Eu mesmo conheci a plataforma no início de 2015. Ao lado de um colega, acompanhei sua reunião de fundação, realizada na Pontifícia Universidade Católica de São Paulo (PUC-SP). Ambos representávamos a Associação Juízes para a Democracia (AJD). Conforme se pode ler em seu site, “a Plataforma Brasileira de Política de Drogas é uma rede para a atuação conjunta de organizações não governamentais, coletivos e especialistas de diversos campos de atuação que busca debater e promover políticas de drogas fundamentadas na garantia dos direitos humanos e na redução dos danos produzidos pelo uso problemático de drogas e pela violência associada à ilegalidade de sua circulação”.
Àquela época, eu, que havia ingressado na magistratura com o objetivo de atuar na área criminal, estava afastado desde 2013 de tal jurisdição graças a uma representação que me acusava de ser um juiz que soltava demais. A representação acabaria arquivada. Mais tarde, novas reclamações, pelos mesmos motivos, redundaram numa censura aplicada em 2018 – punição que acabou sendo cassada pelo Conselho Nacional de Justiça (CNJ) no ano passado.

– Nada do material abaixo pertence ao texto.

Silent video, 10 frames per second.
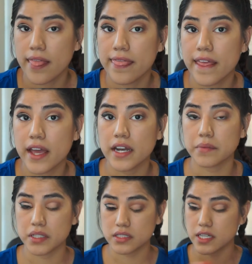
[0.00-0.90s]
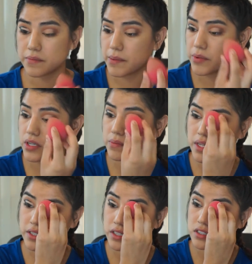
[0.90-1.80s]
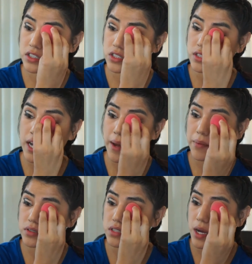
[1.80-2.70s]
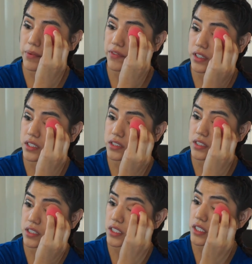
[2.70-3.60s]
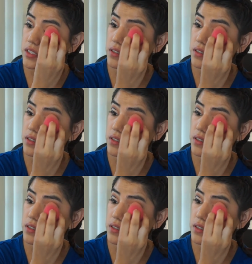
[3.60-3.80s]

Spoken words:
Then I'm going to take my beauty blender and just tap on top of the concealer.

De volta às dores de 2022, conversei com minha reumatologista sobre o que eu poderia esperar de um tratamento com óleo de cannabis (suas possíveis potencialidades e suas limitações, além do caráter complementar e não alternativo ao tratamento convencional). Senti-me seguro para pedir uma consulta com outra médica indicada pelo cientista [o nome dele, do instituto, da universidade e da médica estão sendo aqui omitidos porque, na balança dos prós e contras, a”discrição” parece somar-se à canja de galinha, não fazendo mal a ninguém em tempos de bolsonarismo]. Essa profissional poderia avaliar a eventual indicação do uso de canabidiol (CBD) e de tetrahidrocanabinol (THC) para o meu caso.

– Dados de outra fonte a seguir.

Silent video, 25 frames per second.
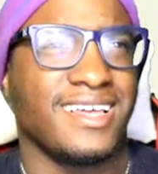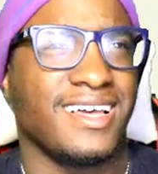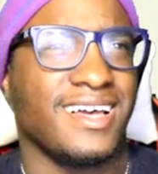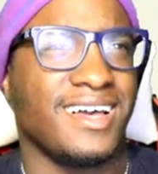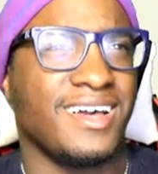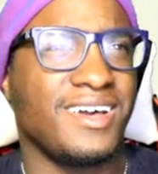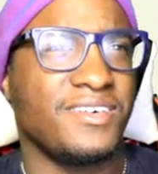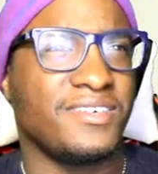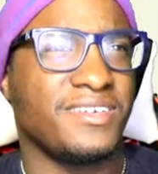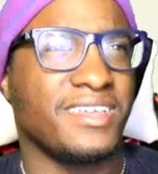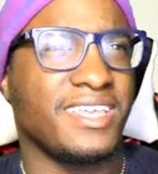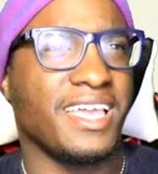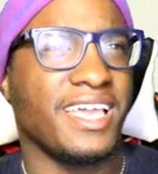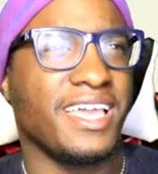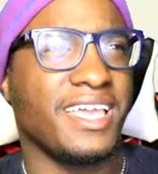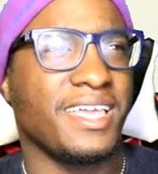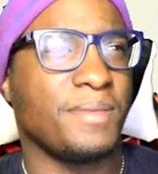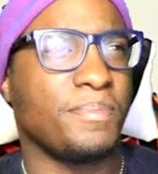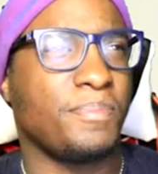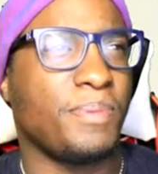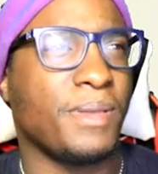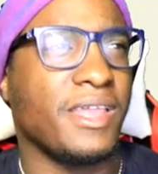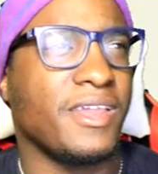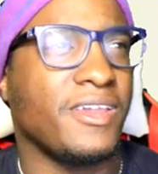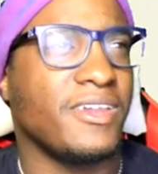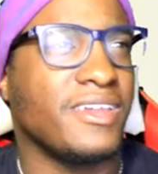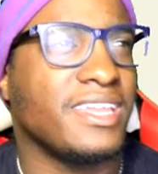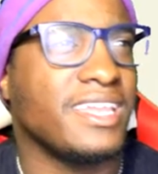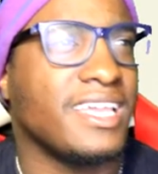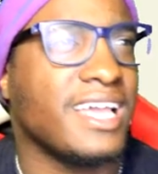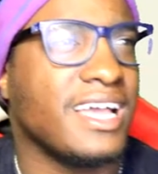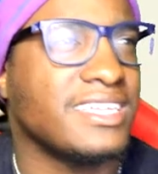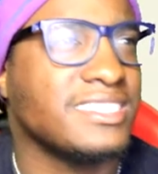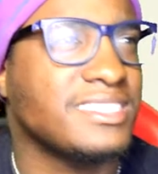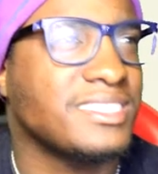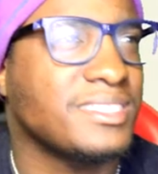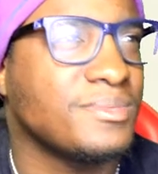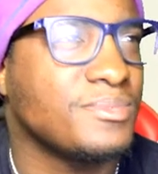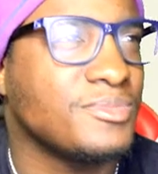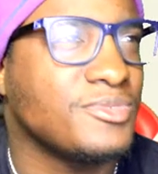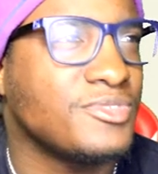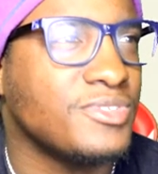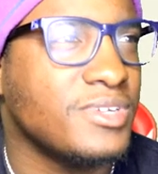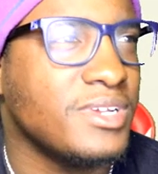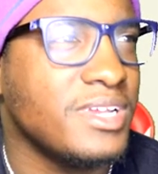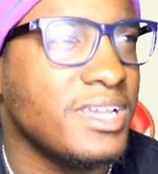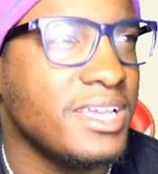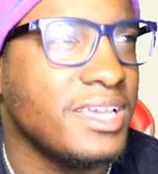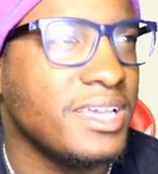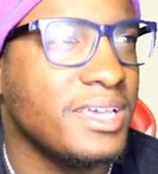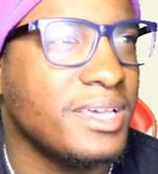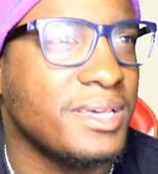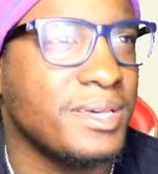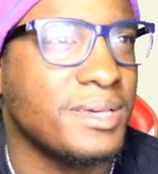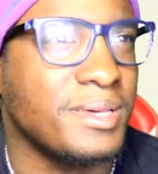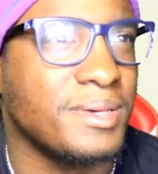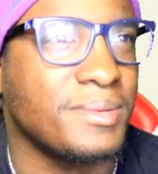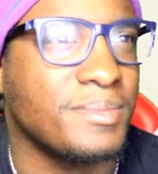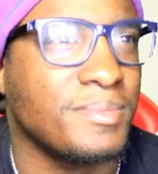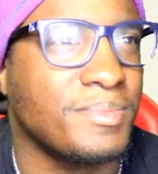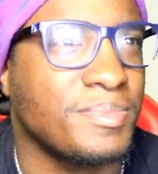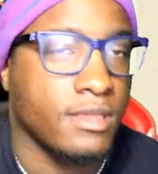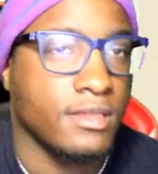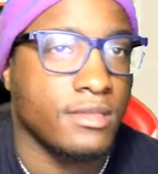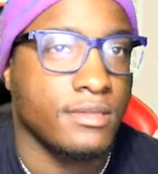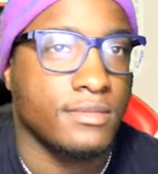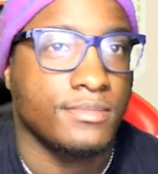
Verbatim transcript: Okay, Perry got some drip.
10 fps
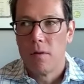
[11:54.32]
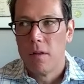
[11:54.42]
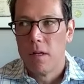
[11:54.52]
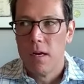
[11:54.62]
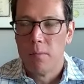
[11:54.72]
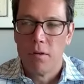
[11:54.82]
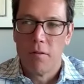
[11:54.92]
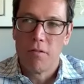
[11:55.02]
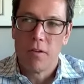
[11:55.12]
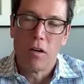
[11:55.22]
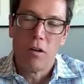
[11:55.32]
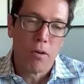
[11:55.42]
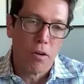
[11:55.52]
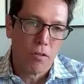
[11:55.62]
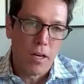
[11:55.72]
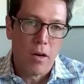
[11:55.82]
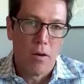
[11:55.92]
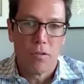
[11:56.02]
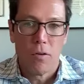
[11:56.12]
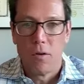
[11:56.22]
the number of single person
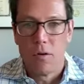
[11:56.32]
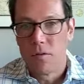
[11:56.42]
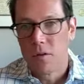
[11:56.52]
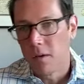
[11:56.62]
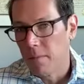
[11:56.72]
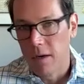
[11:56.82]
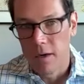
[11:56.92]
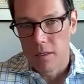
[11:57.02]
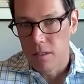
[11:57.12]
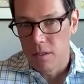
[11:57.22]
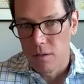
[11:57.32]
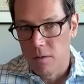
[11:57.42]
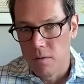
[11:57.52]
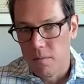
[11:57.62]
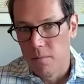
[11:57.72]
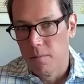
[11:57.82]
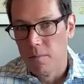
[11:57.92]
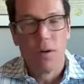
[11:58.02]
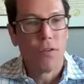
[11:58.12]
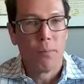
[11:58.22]
households compared to
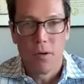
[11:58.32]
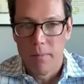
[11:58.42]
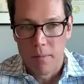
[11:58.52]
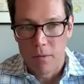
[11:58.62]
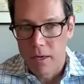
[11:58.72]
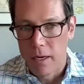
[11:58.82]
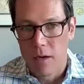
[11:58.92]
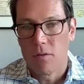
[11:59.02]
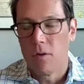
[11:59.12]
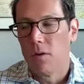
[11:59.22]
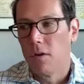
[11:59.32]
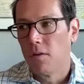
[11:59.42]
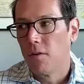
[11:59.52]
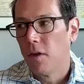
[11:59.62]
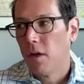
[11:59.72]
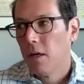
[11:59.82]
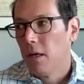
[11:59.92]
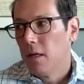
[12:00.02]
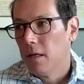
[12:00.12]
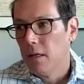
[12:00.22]
multiple member households?
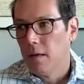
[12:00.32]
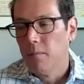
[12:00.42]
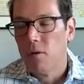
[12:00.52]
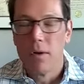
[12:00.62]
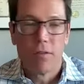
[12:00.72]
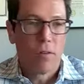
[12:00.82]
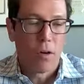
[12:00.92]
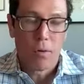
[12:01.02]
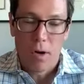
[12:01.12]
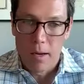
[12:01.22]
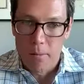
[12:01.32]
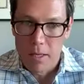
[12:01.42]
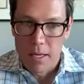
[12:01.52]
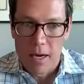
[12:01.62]
Um, what's the crime in the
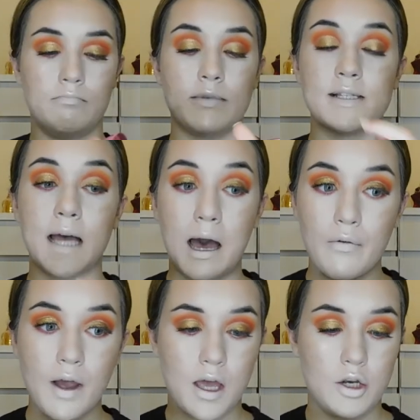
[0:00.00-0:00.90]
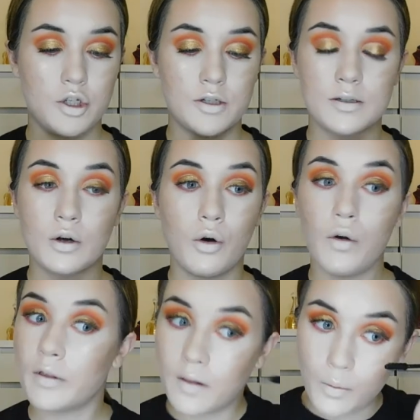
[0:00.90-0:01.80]
mascara and just
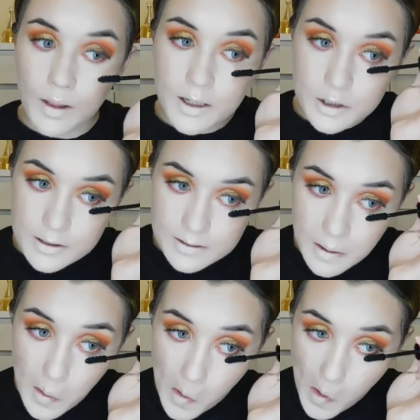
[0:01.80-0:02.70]
coat the lower lashes.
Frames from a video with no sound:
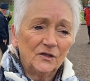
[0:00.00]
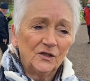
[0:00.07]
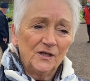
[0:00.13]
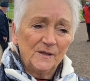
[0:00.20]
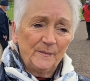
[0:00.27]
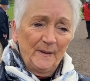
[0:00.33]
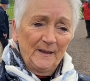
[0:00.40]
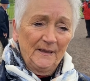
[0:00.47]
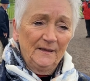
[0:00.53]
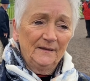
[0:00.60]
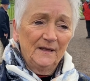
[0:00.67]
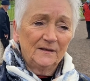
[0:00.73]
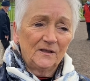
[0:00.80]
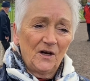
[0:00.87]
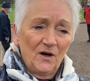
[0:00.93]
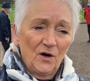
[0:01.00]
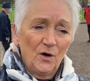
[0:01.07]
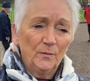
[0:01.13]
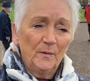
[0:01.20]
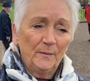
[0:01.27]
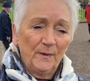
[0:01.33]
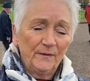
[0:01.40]
She's been in the care
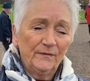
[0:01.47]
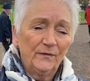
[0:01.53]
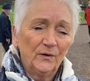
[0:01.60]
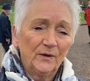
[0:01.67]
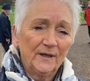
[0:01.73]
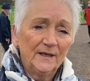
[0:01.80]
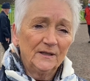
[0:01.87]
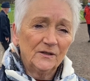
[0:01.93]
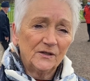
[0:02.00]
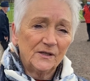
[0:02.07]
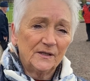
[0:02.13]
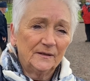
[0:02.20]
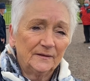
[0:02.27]
home about 4 years.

As pesquisas a respeito do uso medicinal da cannabis ainda são incipientes – fruto da irracionalidade da política de drogas nascida há mais de um século nos Estados Unidos e imposta ao mundo a partir de meados do século passado –, ao contrário daquelas que há anos indicam, nos campos social, jurídico e de saúde pública, o mais absoluto equívoco da guerra às drogas. Com acompanhamento médico, iniciei o tratamento com canabidiol e THC. Desde então faço uso desses produtos. Se a pergunta que inicia esse texto voltasse a ser dirigida a mim, a resposta seria: “Sim, senhor corregedor, eu uso cannabis.”